🤖 AI Summary
This work addresses the high cost and limited generalizability of manually designed data processing pipelines—referred to as “data recipes”—for adapting large language models (LLMs). It formulates data recipe construction as an end-to-end reinforcement learning problem and introduces an online reinforcement learning framework that leverages a proxy reward model to predict downstream task performance. This framework enables the 32B-parameter model, DataChef-32B, to autonomously generate high-performing data recipes without human intervention. Evaluated on six unseen tasks, the method matches or exceeds human expert performance; notably, the recipe it generates for Qwen3-1.7B-Base in the mathematical domain achieves a score of 66.7 on the AIME’25 benchmark, substantially outperforming the original model and advancing the development of self-evolving AI systems.
📝 Abstract
In the current landscape of Large Language Models (LLMs), the curation of large-scale, high-quality training data is a primary driver of model performance. A key lever is the \emph{data recipe}, which comprises a data processing pipeline to transform raw sources into training corpora. Despite the growing use of LLMs to automate individual data processing steps, such as data synthesis and filtering, the overall design of data recipes remains largely manual and labor-intensive, requiring substantial human expertise and iteration.

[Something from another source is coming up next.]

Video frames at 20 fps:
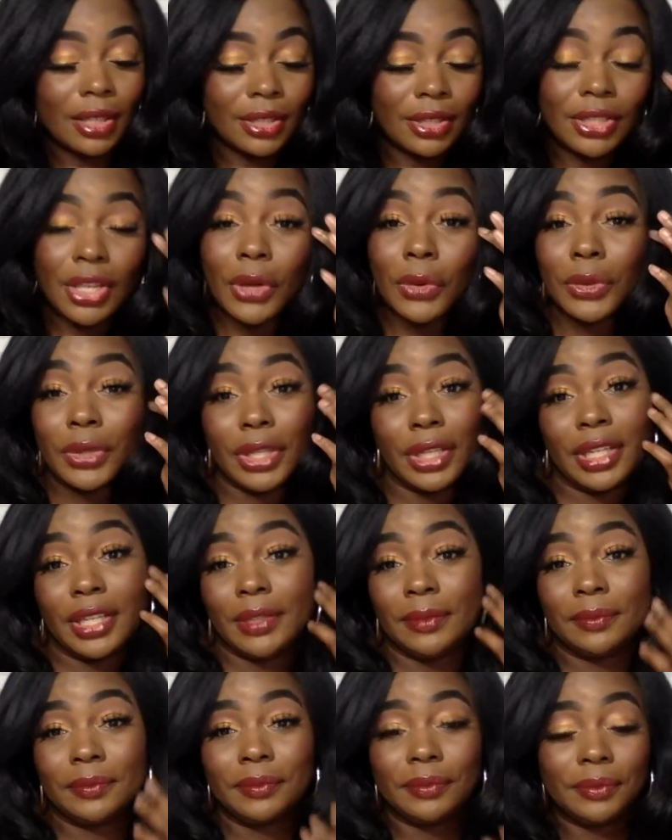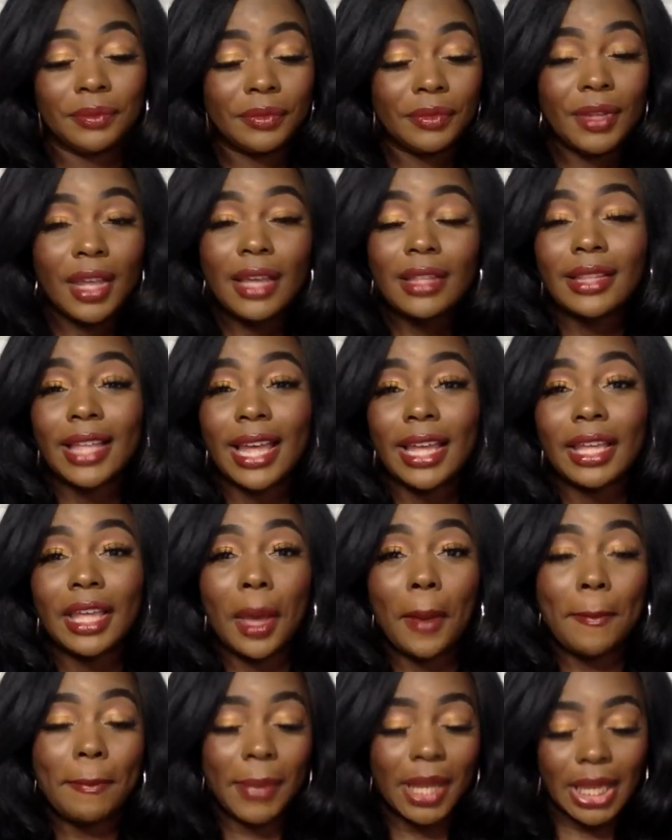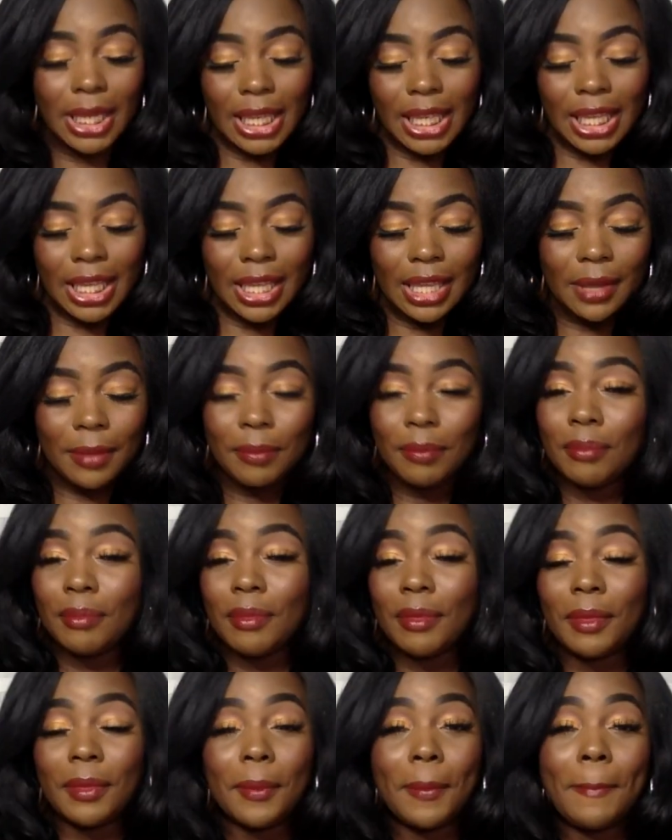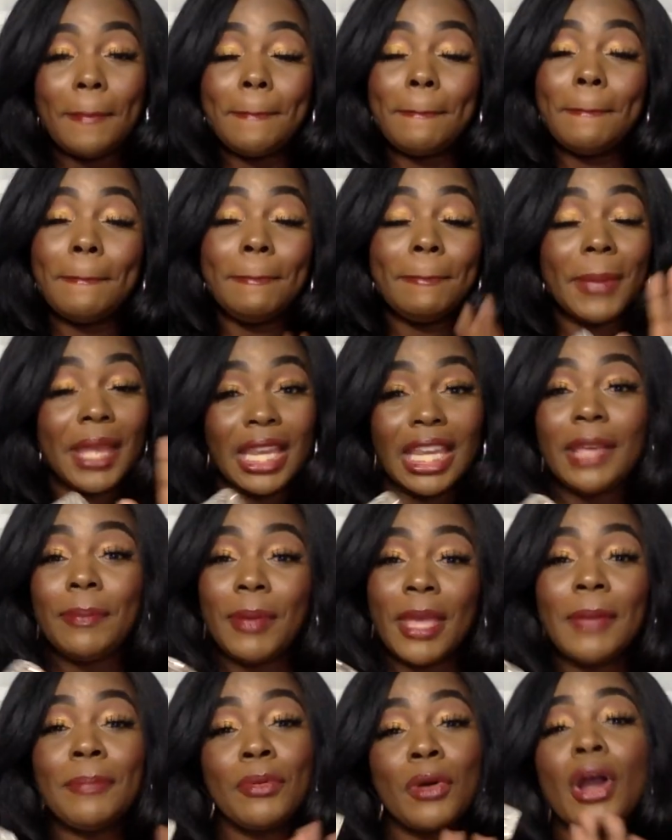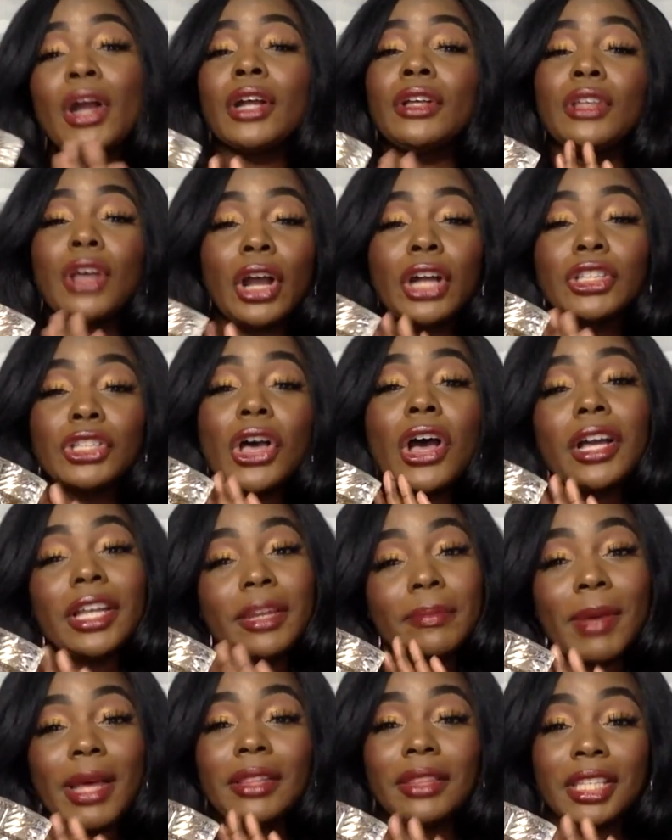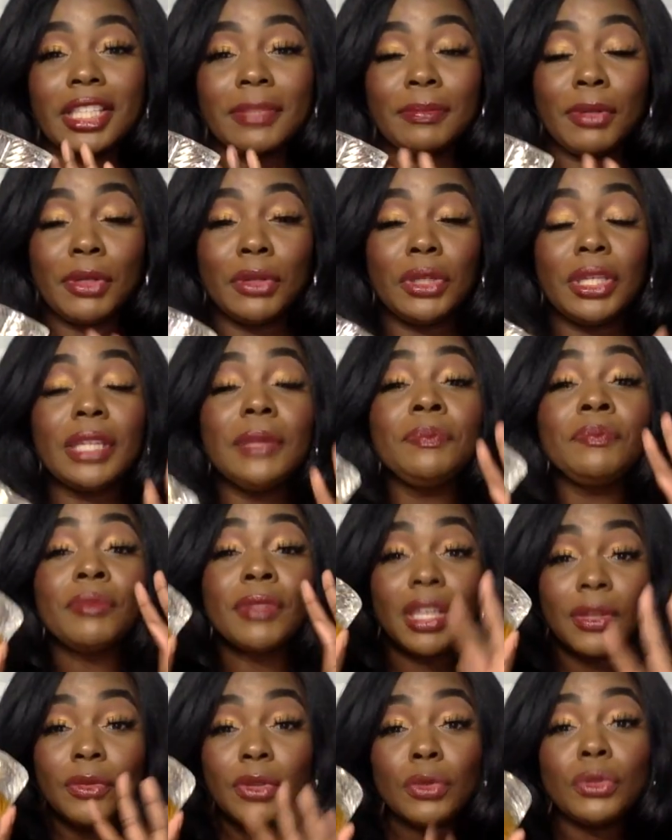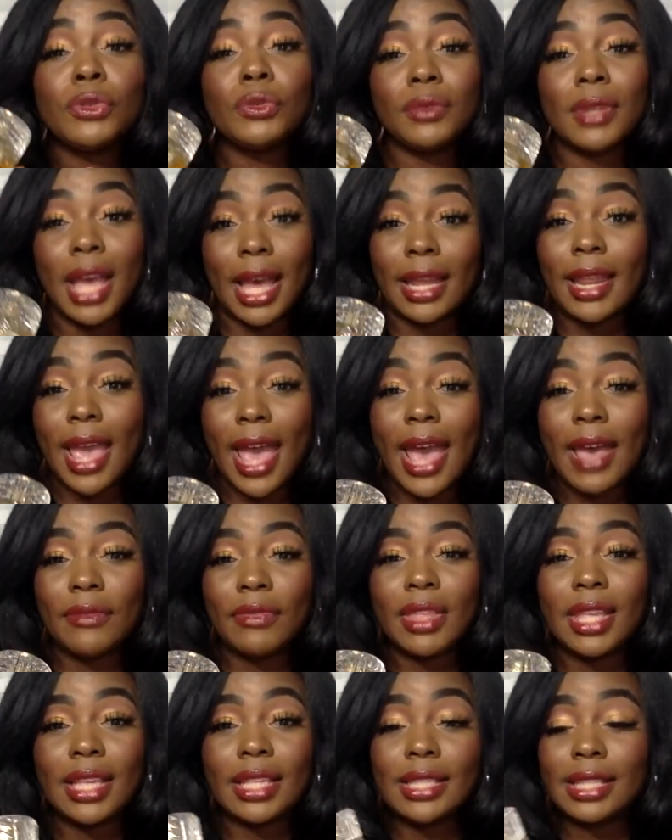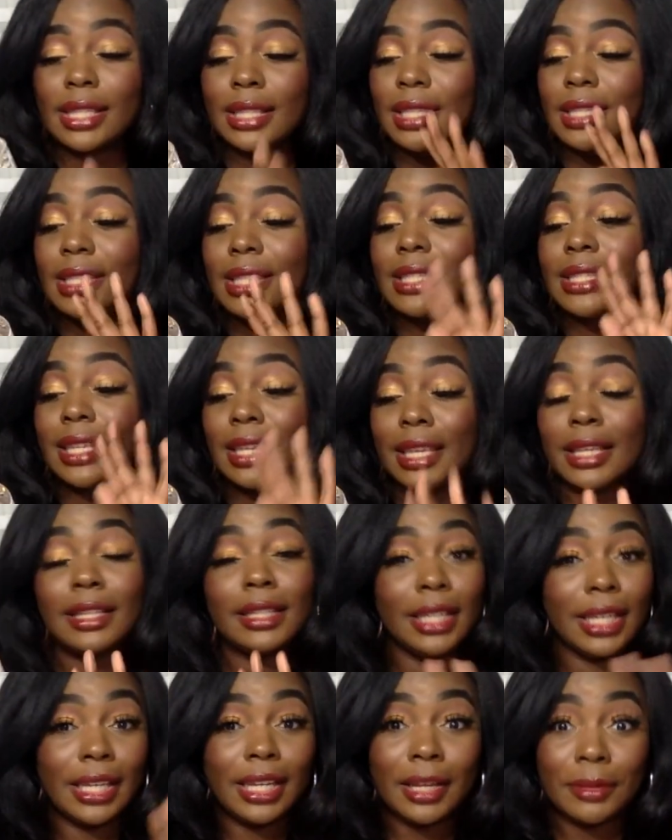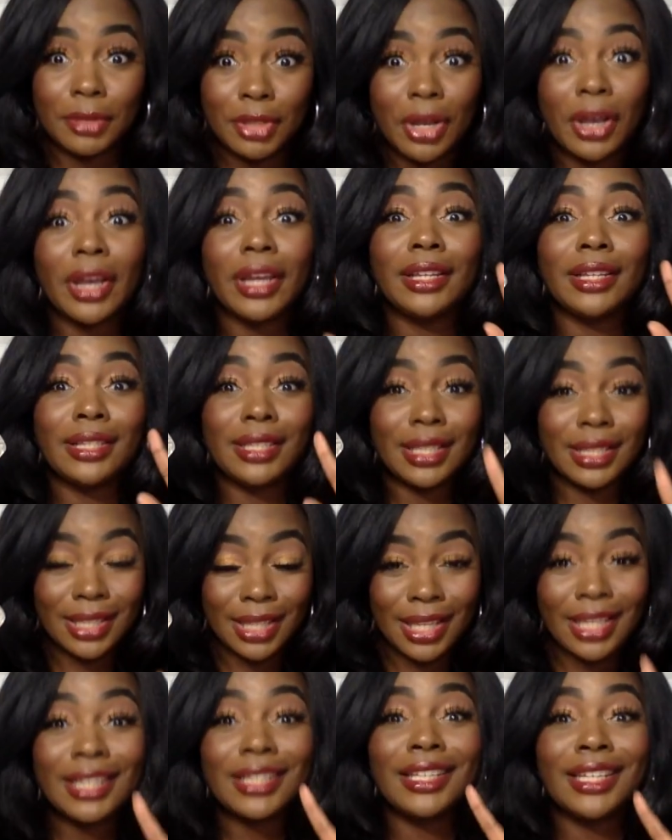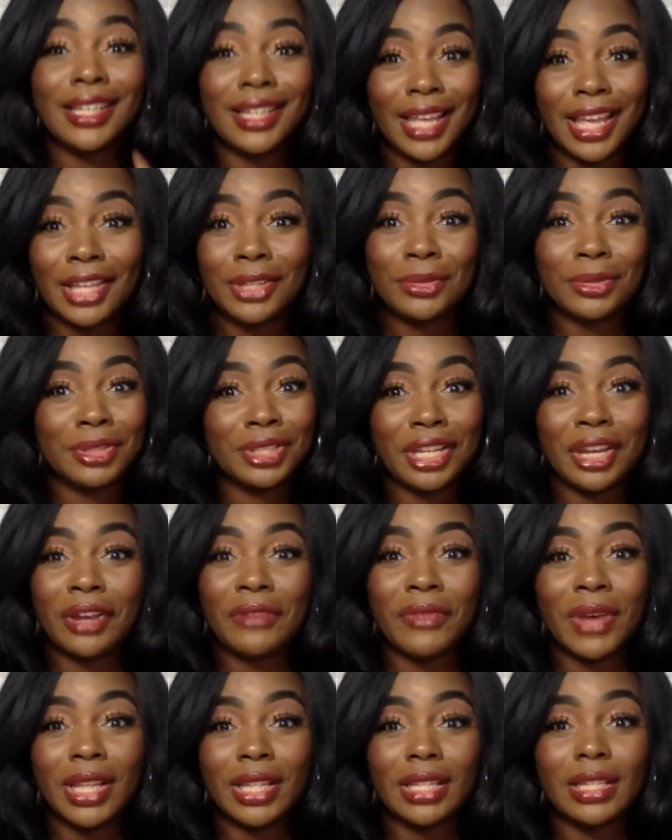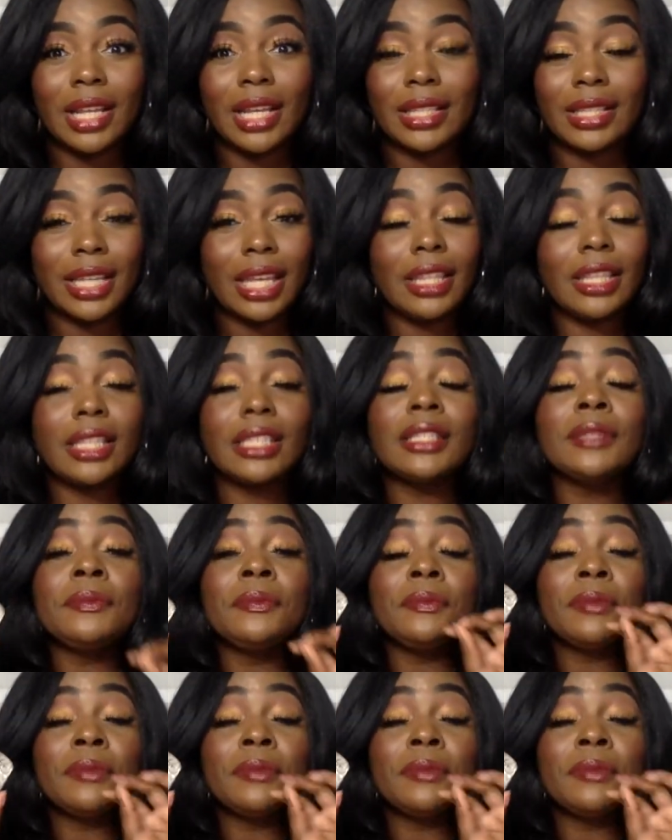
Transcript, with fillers: So good. Like, many, many people are, are talking about this beauty. If you do not have this, this is Kilian. I'm sorry. This is Kilian Angels' Share. If I did not say this,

To bridge this gap, we formulate \emph{end-to-end data recipe generation} for LLM adaptation. Given a target benchmark and a pool of available data sources, a model is required to output a complete data recipe that adapts a base LLM to the target task. We present DataChef-32B, which performs online reinforcement learning using a proxy reward that predicts downstream performance for candidate recipes. Across six held-out tasks, DataChef-32B produces practical recipes that reach comparable downstream performance to those curated by human experts. Notably, the recipe from DataChef-32B adapts Qwen3-1.7B-Base to the math domain, achieving 66.7 on AIME'25 and surpassing Qwen3-1.7B. This work sheds new light on automating LLM training and developing self-evolving AI systems.